Manuel Blanc est comédien ( chez Téchiné,
Laurent Bouhnik, ...). Il publie son premier roman "
Carnaval" et, franchement, c'est sans conviction que j'ai ouvert son livre. Des consoeurs ou confrères s'y sont essayés avant lui (
Anaïs Jeanneret,
Sylvie Testud, ...) avec plus ou moins de bonheur. On doute parfois de la totale nécessité de ces publications... Mais là, je l'avoue j'ai été bluffé. Il y a dans ce roman une atmosphère très particulière qui m'a accroché et enveloppé jusqu'au bout.

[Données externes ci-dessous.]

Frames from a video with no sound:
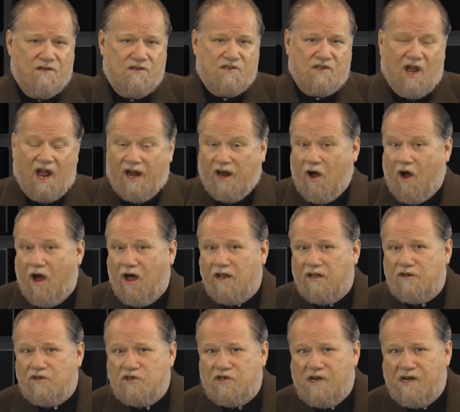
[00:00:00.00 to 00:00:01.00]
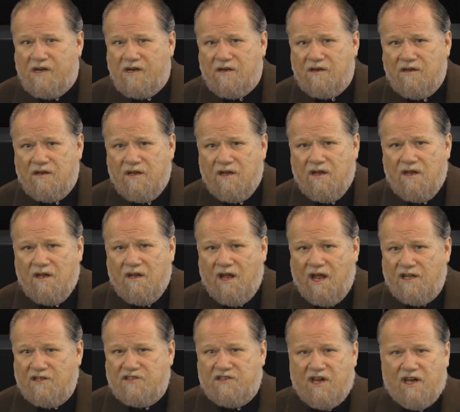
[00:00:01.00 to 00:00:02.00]
psychology,
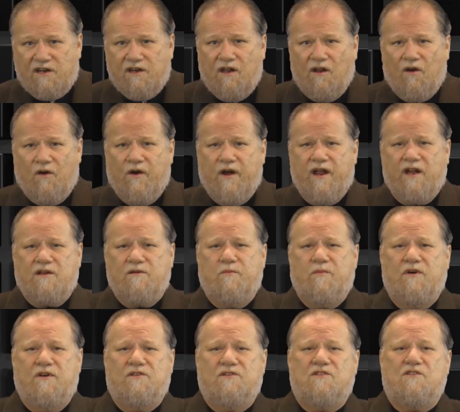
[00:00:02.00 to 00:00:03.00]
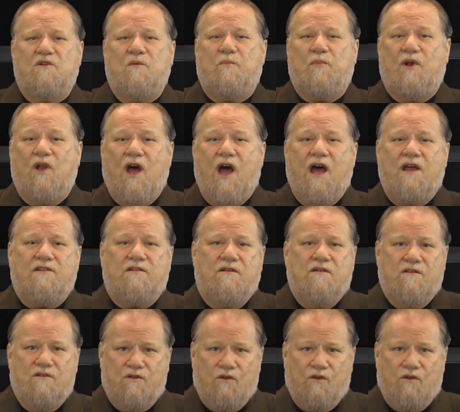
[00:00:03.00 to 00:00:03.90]
and secular experts to plot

Difficile de résumer l'histoire, qui est un moment suspendu durant le
carnaval de Cologne. Il y a le narrateur, acteur qui essaie de retrouver son dernier amour parti quelques semaines plus tôt. Il y a ce moment unique où tout le monde déambule déguisé dans les rues de cette ville plus connue pour son eau que pour ses festivités. Il y a un film qui se tourne, une boîte à sommeil borgne, une "phéronome party" et des déguisements de gorille puis de Batman endossés par cet homme perdu. et surtout, il y a des regards, le regard, les yeux, la vue, ce que l'on voit, ce que l'autre voit, éléments essentiels de ce livre, très visuel. le cinéma, la photographie, l'image de soi, l'image intérieure, les émotions que livrent les images volées forment un kaléidoscope sensoriel assez vertigineux. C'est un peu "arty" dans la démarche mais, visiblement,
Manuel Blanc a des choses à dire et les fait ressentir très fort. J'ai été très vite dans la peau du narrateur. J'ai été Batman perdu dans la contemplation des vitraux de la cathédrale de Cologne. J'ai déambulé dans les rues en fête en faisant claquer ma cape au vent, le coeur lourd des étrangers égarés dans une ville, à la recherche d'un amour désormais impossible.
Sous le masque du super-héros, on avance anonyme pourtant. On est vu sans être reconnu.On voit sans révéler ses émotions. Et quand des peaux viennent s'associer aux regards, peaux de femme, peaux d'homme, on s'abandonne à ces contacts pour essayer d 'oublier la tristesse, le temps assassin.
Ce roman, écrit simplement, sans fioriture apparente, est un voyage sensoriel assez intense.